As muscles are vulnerable to fatigue during MIS operations which have prolonged and intense nature, detecting the muscle fatigue and estimation of time-to-fatigue are of great importance. To meet this need, this study proposed and tested a novel measure that can be efficiently used for detection of muscle fatigue and time-to-fatigue from EMG data. In the future study, correlation between objective and subjective results would be important. Here, objective results mean fatigue analysis using the proposed measure of this study and subjective results correspond to survey analysis to subjects asking whether they feel fatigue symptoms during MIS procedures. Also, it would be interesting to compare performance analysis with fatigue analysis in the future, since the final goal for muscle fatigue analysis is to detect any possible effect on surgeon’s performance. This will emphasize the importance of quantitative muscle fatigue analysis, although it might be challenging to apply performance analysis to real surgical operations. However, performance analysis can be easily applied to dry lab experiments such as Fundamentals of Laparoscopic Surgery (FLS) tasks, since there are validated methods to analyze the performance of subjects. Therefore, the combination of RQA, as a quantitative muscle fatigue analysis method, and standard performance analysis of FLS tasks will open up new doors for future studies related to muscle fatigue and performance analysis of real MIS operations which would be very beneficial for surgical community.

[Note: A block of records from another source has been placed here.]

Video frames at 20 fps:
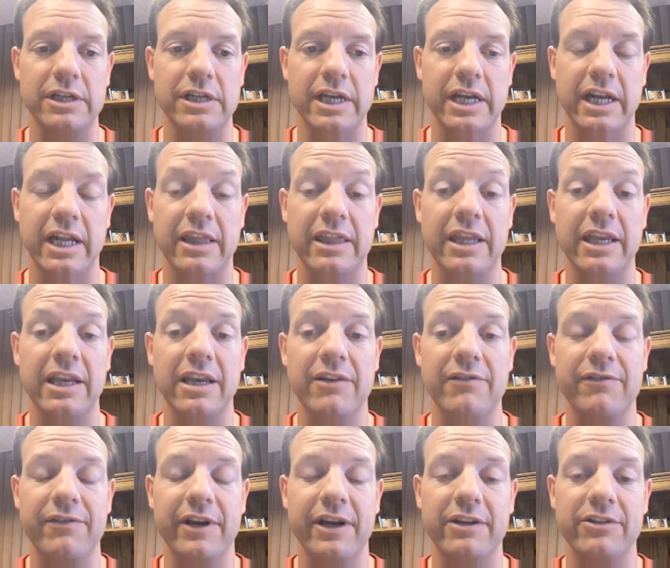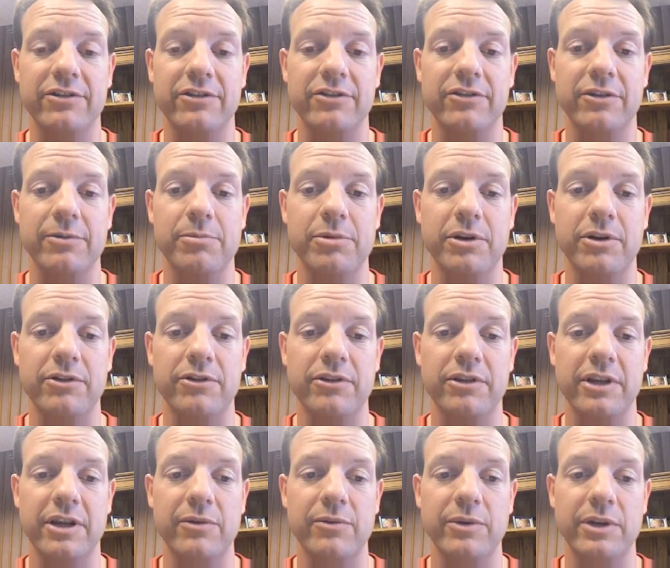And I think I've found just the person
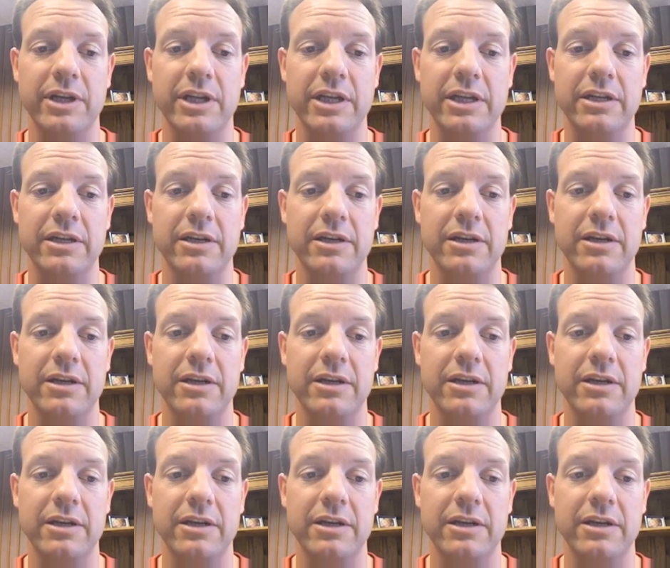that we need.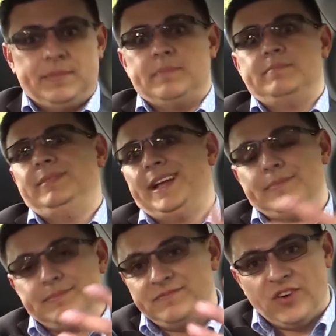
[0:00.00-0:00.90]
a
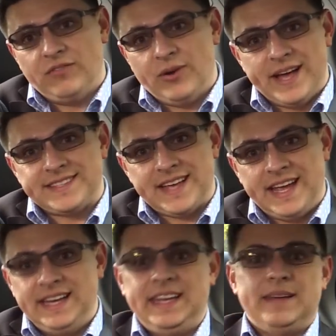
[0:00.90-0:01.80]
Volvo
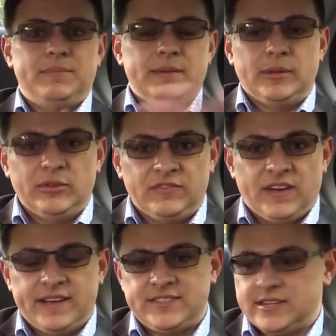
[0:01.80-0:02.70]
S80, a BMW
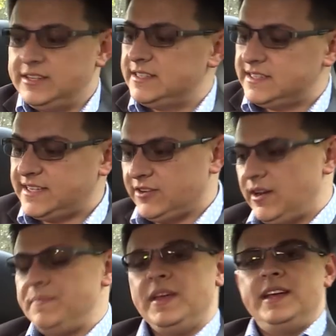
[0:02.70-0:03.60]
5 Series, etc.,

Also, future studies should include larger number of subjects and more surgical operations in order to confirm findings of this study.

5. Conclusion

In this study, recurrence quantification analysis (RQA) was applied to EMG data recorded from eight muscle groups of five surgeons while doing fifteen MIS operations. The results showed that this novel measure could detect the sign of muscle fatigue on bilateral deltoid and trapezius at 45–55 minutes after operations began, and no sign of fatigue was found on other muscles. It was found from this study that trapezius and deltoid were the most vulnerable muscles among all eight muscle groups tested. Here, it is worthwhile to note the nature of MIS procedures such that surgeons manipulate long and thin instruments for the frequent changes of their orientation and position mainly using bicep and triceps and maintain their arm posture using deltoid while gazing through monitor using trapezius muscle for prolonged time. Considering this nature, deltoid and trapezius may show clear sign of fatigue while other muscles do not show any sign of fatigue as tested in this study. Based on the results, it could be suggested that surgeons need to take break time at 45–50 minutes after MIS operations begin in order to minimize muscle fatigue and other possible muscle disorders. To have a better understanding about the effect of recovery time on surgeons doing such a complicated laparoscopic operation, future research might test different recovery times to find an optimum amount of time for muscle relaxation before muscles fatigue. In addition, ergonomic improvement of surgical equipment to reduce the intensity level might be efficient in reducing muscle fatigue or at least increasing time-to-fatigue.

Competing Interests

The authors declare that they have no competing interests.